══ Record extracts
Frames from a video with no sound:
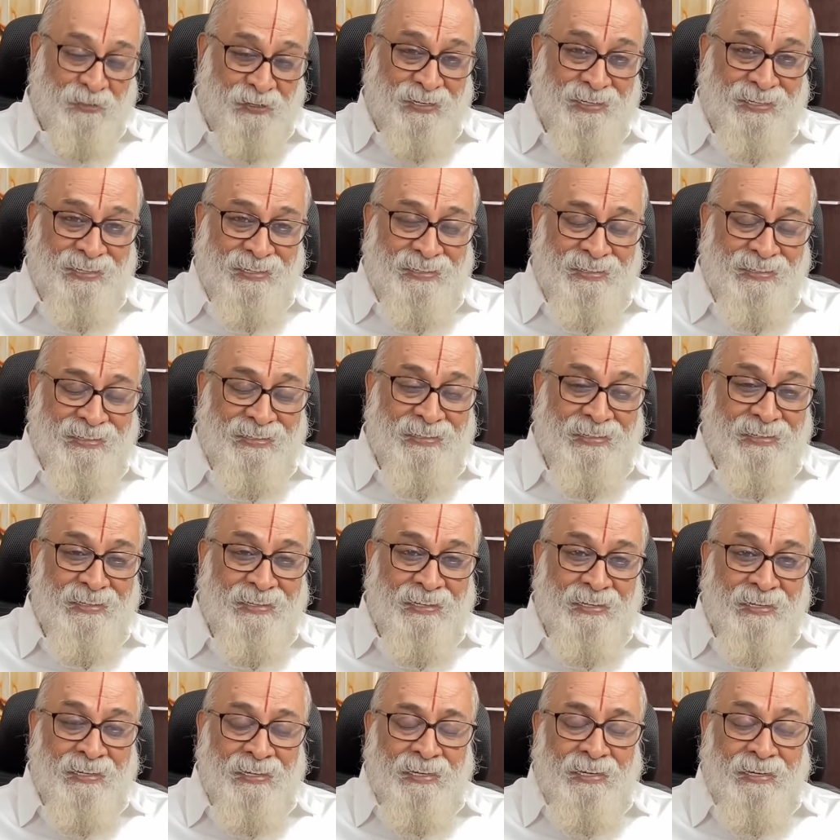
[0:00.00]
Okay.
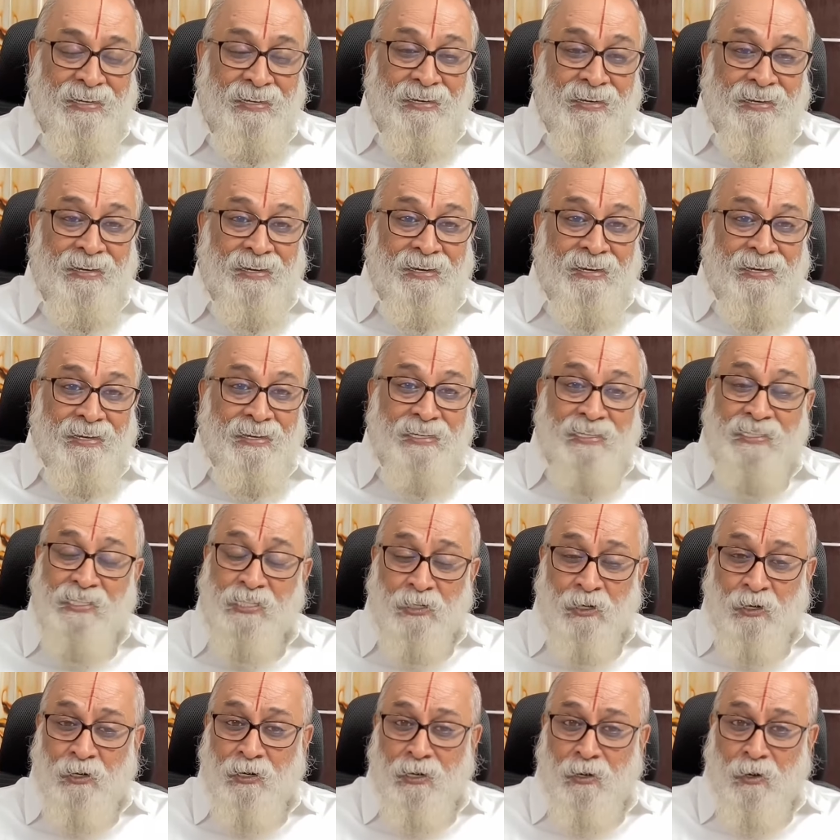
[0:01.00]

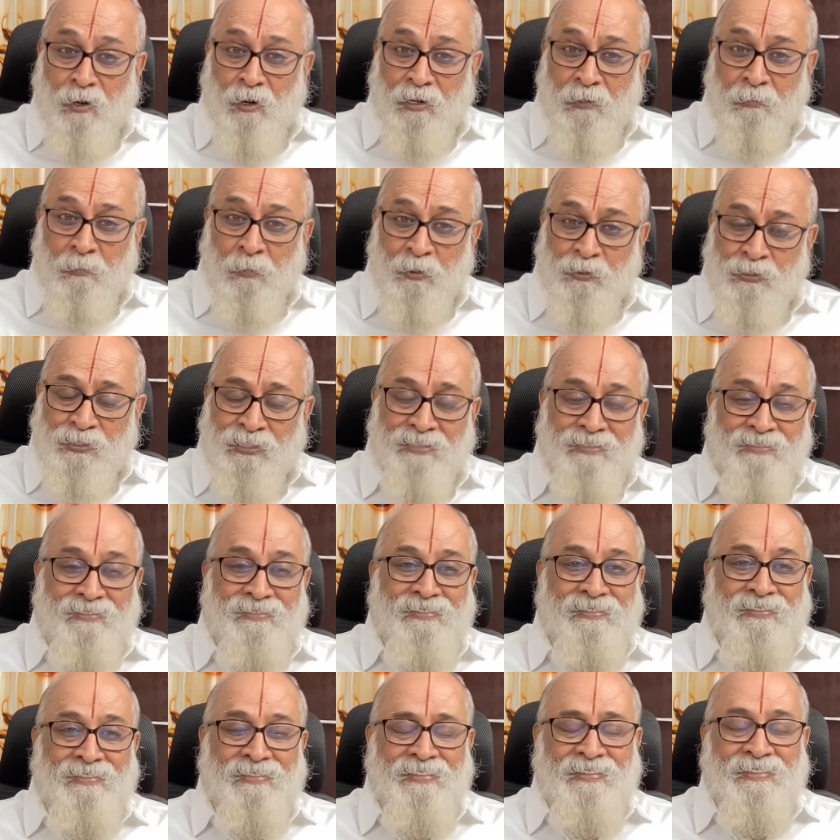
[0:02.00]
It's not raw emotion.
════
**Exercise requirements:**
The records above, minus their pictures, are to be returned verbatim.

**Reply to the task:**
Frames from a video with no sound:
[0:00.00]
Okay.
[0:01.00]

[0:02.00]
It's not raw emotion.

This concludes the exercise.